“George W. Bush never had to answer for his ‘youthful indiscretions.’ Michael Phelps, not so lucky. Let’s see if I’ve got this right. Phelps isn’t a future Hall of Famer juicing himself with the ‘cream’ and the ‘clear,’ or getting his gluteus maximus pin-cushioned with designer ’roids. He isn’t a doped racehorse, or a testosterone-shooting bike nerd trying to turn his Lycra-Spandexed bum into a blur pedaling across France. He isn’t even the current president of the United States, who freely admits to having toked his share of tropical trumpets back in his Hawaiian hoodlum days, not to mention tooting some of the Big Island’s finest imported disco dust. He’s a 23-year-old rock star who got caught smoking pot. How is Phelps going to do the breast stroke covered in tar and feathers?“
— Former publisher of High Times, Mike Edison, writes a compelling and wordy piece on The Daily Beast that we would quote in full if we could. “Phelps might be short on taste, but he ain’t no slacker, and he’s got 14 gold medals to prove it,” he declares, arguing against a society that creates “millionaire frat boys” and then makes them live in fear of losing their support.

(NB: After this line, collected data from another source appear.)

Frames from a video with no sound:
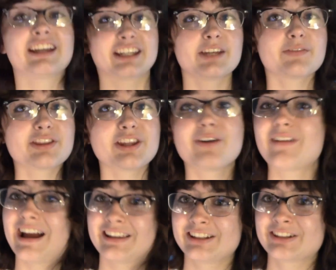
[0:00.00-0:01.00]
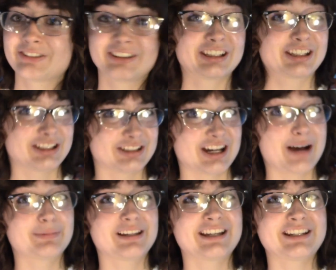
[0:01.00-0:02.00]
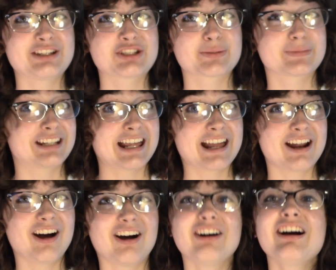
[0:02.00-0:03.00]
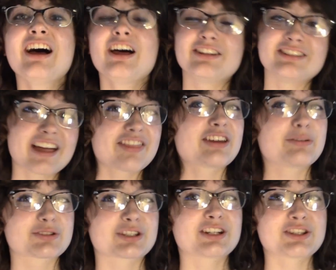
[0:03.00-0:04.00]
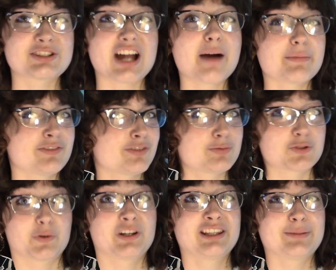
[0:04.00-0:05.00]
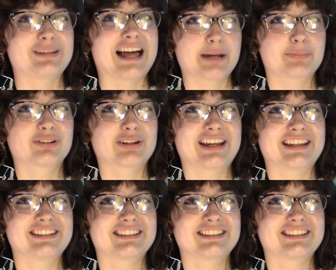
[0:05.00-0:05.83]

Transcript: Even though I literally could not play an instrument at all, nothing was gonna stop me from joining the Black Parade.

We’re not sure whether he comes to any substantial conclusion, but hearing something more intelligent than “It’s just pot!” from a Phelps apologist is a treat.
Our take on the situation (in case you were wondering): Next time Phelps feels the need to get wacky, he should drop by the Flavorpill office, and we’ll show him a few of our patented natural high tricks. Also, Kellogg, if you’re looking for someone else to sponsor, we’re a pretty healthy bunch. We do yoga! On Sunday mornings!